We also are developing a new management reporting system, called Program Integrity Management Reporting (PIMR), to assist us in measuring contractor performance in the area of program integrity. This new procedure will use data derived directly from the contractors' claims processing systems, as opposed to the current system which relies on self-reported data, and will significantly increase the reliability and usefulness of the data.

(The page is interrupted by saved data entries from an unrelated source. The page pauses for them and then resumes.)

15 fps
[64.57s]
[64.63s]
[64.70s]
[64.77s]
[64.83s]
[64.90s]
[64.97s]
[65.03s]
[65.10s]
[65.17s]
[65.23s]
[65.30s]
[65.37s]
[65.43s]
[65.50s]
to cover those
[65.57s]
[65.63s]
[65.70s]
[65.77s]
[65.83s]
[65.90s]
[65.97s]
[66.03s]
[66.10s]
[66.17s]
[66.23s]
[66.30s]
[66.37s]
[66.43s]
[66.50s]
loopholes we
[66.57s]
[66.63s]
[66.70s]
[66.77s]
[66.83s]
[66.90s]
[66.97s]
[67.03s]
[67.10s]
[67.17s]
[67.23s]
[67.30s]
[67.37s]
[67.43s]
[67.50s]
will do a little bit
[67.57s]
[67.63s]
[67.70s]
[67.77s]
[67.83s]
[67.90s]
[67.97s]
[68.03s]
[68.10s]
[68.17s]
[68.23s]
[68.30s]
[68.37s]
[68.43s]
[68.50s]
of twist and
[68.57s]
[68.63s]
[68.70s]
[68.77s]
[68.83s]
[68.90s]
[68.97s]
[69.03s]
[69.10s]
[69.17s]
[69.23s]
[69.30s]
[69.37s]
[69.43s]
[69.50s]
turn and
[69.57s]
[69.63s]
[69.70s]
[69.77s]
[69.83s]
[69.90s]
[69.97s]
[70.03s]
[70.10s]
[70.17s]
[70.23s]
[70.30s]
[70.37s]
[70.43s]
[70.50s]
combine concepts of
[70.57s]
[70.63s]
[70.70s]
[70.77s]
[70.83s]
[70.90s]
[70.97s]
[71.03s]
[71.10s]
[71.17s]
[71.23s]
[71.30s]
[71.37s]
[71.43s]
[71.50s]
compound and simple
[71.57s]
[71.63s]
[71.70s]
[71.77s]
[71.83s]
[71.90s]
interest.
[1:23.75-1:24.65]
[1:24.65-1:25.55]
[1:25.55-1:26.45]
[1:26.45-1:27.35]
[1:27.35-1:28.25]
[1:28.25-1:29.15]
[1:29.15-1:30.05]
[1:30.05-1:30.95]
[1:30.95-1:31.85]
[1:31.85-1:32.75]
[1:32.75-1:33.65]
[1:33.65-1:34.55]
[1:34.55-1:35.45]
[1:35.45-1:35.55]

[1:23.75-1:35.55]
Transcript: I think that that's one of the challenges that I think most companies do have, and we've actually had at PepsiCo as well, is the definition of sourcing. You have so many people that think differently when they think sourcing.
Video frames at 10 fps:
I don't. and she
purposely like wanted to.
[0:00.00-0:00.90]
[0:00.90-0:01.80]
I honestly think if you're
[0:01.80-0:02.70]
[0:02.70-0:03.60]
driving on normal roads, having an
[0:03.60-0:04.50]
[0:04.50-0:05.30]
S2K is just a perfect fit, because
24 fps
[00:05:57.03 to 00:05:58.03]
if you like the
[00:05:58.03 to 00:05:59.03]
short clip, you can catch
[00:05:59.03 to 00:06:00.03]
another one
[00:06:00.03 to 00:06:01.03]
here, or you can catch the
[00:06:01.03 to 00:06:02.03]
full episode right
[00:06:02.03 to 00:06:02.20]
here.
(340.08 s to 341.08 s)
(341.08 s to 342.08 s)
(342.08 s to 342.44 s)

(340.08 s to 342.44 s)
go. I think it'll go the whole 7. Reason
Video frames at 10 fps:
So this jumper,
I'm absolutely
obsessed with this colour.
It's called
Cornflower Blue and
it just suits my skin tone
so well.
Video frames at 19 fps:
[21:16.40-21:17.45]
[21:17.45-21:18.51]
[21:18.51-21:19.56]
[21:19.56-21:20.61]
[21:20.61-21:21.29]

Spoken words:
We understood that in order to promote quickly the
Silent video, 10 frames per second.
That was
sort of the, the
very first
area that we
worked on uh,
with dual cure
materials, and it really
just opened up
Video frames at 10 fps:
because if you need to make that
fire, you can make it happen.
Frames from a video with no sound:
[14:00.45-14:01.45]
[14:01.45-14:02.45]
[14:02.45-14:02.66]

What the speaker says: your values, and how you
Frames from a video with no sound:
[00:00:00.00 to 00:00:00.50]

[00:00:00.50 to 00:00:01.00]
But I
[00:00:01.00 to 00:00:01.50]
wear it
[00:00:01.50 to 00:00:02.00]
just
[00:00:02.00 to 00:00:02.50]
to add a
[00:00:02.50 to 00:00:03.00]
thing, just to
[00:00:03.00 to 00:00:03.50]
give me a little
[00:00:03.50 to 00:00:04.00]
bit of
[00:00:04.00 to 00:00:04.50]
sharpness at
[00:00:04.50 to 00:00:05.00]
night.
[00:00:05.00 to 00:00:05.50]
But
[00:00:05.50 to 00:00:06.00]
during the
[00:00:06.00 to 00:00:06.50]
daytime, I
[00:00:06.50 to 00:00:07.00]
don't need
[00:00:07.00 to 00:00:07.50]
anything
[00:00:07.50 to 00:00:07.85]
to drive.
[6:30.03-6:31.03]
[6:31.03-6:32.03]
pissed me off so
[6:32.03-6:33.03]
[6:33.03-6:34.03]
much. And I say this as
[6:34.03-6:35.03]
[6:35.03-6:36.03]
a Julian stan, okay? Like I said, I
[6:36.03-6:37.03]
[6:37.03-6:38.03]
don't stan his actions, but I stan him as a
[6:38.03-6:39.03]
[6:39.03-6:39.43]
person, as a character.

We also are developing a business strategy for Medicare fee-for-service contractor operations, taking into account both our past experience and current environmental factors, including the changing business environment for Medicare contractors. One of our primary goals is to be more consistent in our management of fee-for-service contractor performance. The validation of several strategic management approaches, through limited pilot programs, will be critical to this effort. For example, our experience with the new MIP Program Safeguard Contractors will provide valuable information to us on how we can improve our contrActing processes and oversight. Furthermore, we have established the Medicare Contractor Oversight Board, which provides Executive leadership and establishes guiding principles for HCFA's oversight of the Medicare fee-for-service contractor network.

Finally, the Administration has proposed comprehensive contrActing reform legislation numerous times since 1993. If enacted, this legislation would provide the Secretary with more contrActing flexibility, bring Medicare contrActing more in line with standard contrActing procedures used throughout the Federal government, and create an open marketplace so we do not have to rely on a steadily shrinking pool of contractors.


We are making substantial progress in fighting fraud, waste, and abuse in the Medicare program and ensuring that we pay right. We realize that more work needs to be done. And we are committed to continuing to build on the improvements we have made in our management and oversight of our contractors. We appreciate this Committee's leadership in this area, and the important work that our colleagues at the IG have done in highlighting areas that need improvement. I thank the Committee for holding this hearing and I am happy to answer any questions you may have.